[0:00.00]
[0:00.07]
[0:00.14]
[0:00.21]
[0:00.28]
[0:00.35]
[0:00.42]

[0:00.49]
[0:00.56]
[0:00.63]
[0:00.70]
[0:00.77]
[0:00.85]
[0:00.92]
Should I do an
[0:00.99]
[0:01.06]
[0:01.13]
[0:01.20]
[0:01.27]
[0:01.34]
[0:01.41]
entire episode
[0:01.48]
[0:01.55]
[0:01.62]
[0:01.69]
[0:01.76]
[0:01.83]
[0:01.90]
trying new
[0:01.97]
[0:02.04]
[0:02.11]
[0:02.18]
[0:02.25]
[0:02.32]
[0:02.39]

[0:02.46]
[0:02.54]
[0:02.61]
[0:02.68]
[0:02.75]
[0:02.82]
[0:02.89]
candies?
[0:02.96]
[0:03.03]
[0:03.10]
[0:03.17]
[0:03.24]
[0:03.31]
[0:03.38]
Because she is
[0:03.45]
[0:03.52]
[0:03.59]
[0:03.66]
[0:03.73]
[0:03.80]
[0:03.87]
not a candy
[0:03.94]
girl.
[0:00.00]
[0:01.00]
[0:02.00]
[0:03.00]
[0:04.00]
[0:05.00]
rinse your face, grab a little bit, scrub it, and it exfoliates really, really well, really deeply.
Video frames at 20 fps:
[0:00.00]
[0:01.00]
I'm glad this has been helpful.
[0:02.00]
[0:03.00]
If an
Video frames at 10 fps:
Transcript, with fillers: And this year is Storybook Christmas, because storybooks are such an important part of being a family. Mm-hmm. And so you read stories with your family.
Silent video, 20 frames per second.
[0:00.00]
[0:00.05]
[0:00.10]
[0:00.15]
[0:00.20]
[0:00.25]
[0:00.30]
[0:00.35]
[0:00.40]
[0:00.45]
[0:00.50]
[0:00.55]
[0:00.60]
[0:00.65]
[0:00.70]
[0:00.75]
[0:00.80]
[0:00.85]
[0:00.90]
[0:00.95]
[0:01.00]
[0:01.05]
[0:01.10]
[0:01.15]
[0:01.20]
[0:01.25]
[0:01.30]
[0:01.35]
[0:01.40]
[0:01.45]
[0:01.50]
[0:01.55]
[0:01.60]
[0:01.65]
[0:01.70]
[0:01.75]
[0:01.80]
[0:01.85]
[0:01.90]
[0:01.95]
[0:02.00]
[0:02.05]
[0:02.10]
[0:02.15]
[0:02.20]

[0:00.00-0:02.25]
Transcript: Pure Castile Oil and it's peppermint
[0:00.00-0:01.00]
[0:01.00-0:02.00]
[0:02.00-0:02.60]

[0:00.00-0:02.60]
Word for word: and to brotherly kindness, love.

:::

TASK TO CARRY OUT >>
For this exercise, the records above must be returned exactly.

RESULT OF THE EXERCISE >>
[0:00.00]
[0:00.07]
[0:00.14]
[0:00.21]
[0:00.28]
[0:00.35]
[0:00.42]

[0:00.49]
[0:00.56]
[0:00.63]
[0:00.70]
[0:00.77]
[0:00.85]
[0:00.92]
Should I do an
[0:00.99]
[0:01.06]
[0:01.13]
[0:01.20]
[0:01.27]
[0:01.34]
[0:01.41]
entire episode
[0:01.48]
[0:01.55]
[0:01.62]
[0:01.69]
[0:01.76]
[0:01.83]
[0:01.90]
trying new
[0:01.97]
[0:02.04]
[0:02.11]
[0:02.18]
[0:02.25]
[0:02.32]
[0:02.39]

[0:02.46]
[0:02.54]
[0:02.61]
[0:02.68]
[0:02.75]
[0:02.82]
[0:02.89]
candies?
[0:02.96]
[0:03.03]
[0:03.10]
[0:03.17]
[0:03.24]
[0:03.31]
[0:03.38]
Because she is
[0:03.45]
[0:03.52]
[0:03.59]
[0:03.66]
[0:03.73]
[0:03.80]
[0:03.87]
not a candy
[0:03.94]
girl.
[0:00.00]
[0:01.00]
[0:02.00]
[0:03.00]
[0:04.00]
[0:05.00]
rinse your face, grab a little bit, scrub it, and it exfoliates really, really well, really deeply.
Video frames at 20 fps:
[0:00.00]
[0:01.00]
I'm glad this has been helpful.
[0:02.00]
[0:03.00]
If an
Video frames at 10 fps:
Transcript, with fillers: And this year is Storybook Christmas, because storybooks are such an important part of being a family. Mm-hmm. And so you read stories with your family.
Silent video, 20 frames per second.
[0:00.00]
[0:00.05]
[0:00.10]
[0:00.15]
[0:00.20]
[0:00.25]
[0:00.30]
[0:00.35]
[0:00.40]
[0:00.45]
[0:00.50]
[0:00.55]
[0:00.60]
[0:00.65]
[0:00.70]
[0:00.75]
[0:00.80]
[0:00.85]
[0:00.90]
[0:00.95]
[0:01.00]
[0:01.05]
[0:01.10]
[0:01.15]
[0:01.20]
[0:01.25]
[0:01.30]
[0:01.35]
[0:01.40]
[0:01.45]
[0:01.50]
[0:01.55]
[0:01.60]
[0:01.65]
[0:01.70]
[0:01.75]
[0:01.80]
[0:01.85]
[0:01.90]
[0:01.95]
[0:02.00]
[0:02.05]
[0:02.10]
[0:02.15]
[0:02.20]

[0:00.00-0:02.25]
Transcript: Pure Castile Oil and it's peppermint
[0:00.00-0:01.00]
[0:01.00-0:02.00]
[0:02.00-0:02.60]

[0:00.00-0:02.60]
Word for word: and to brotherly kindness, love.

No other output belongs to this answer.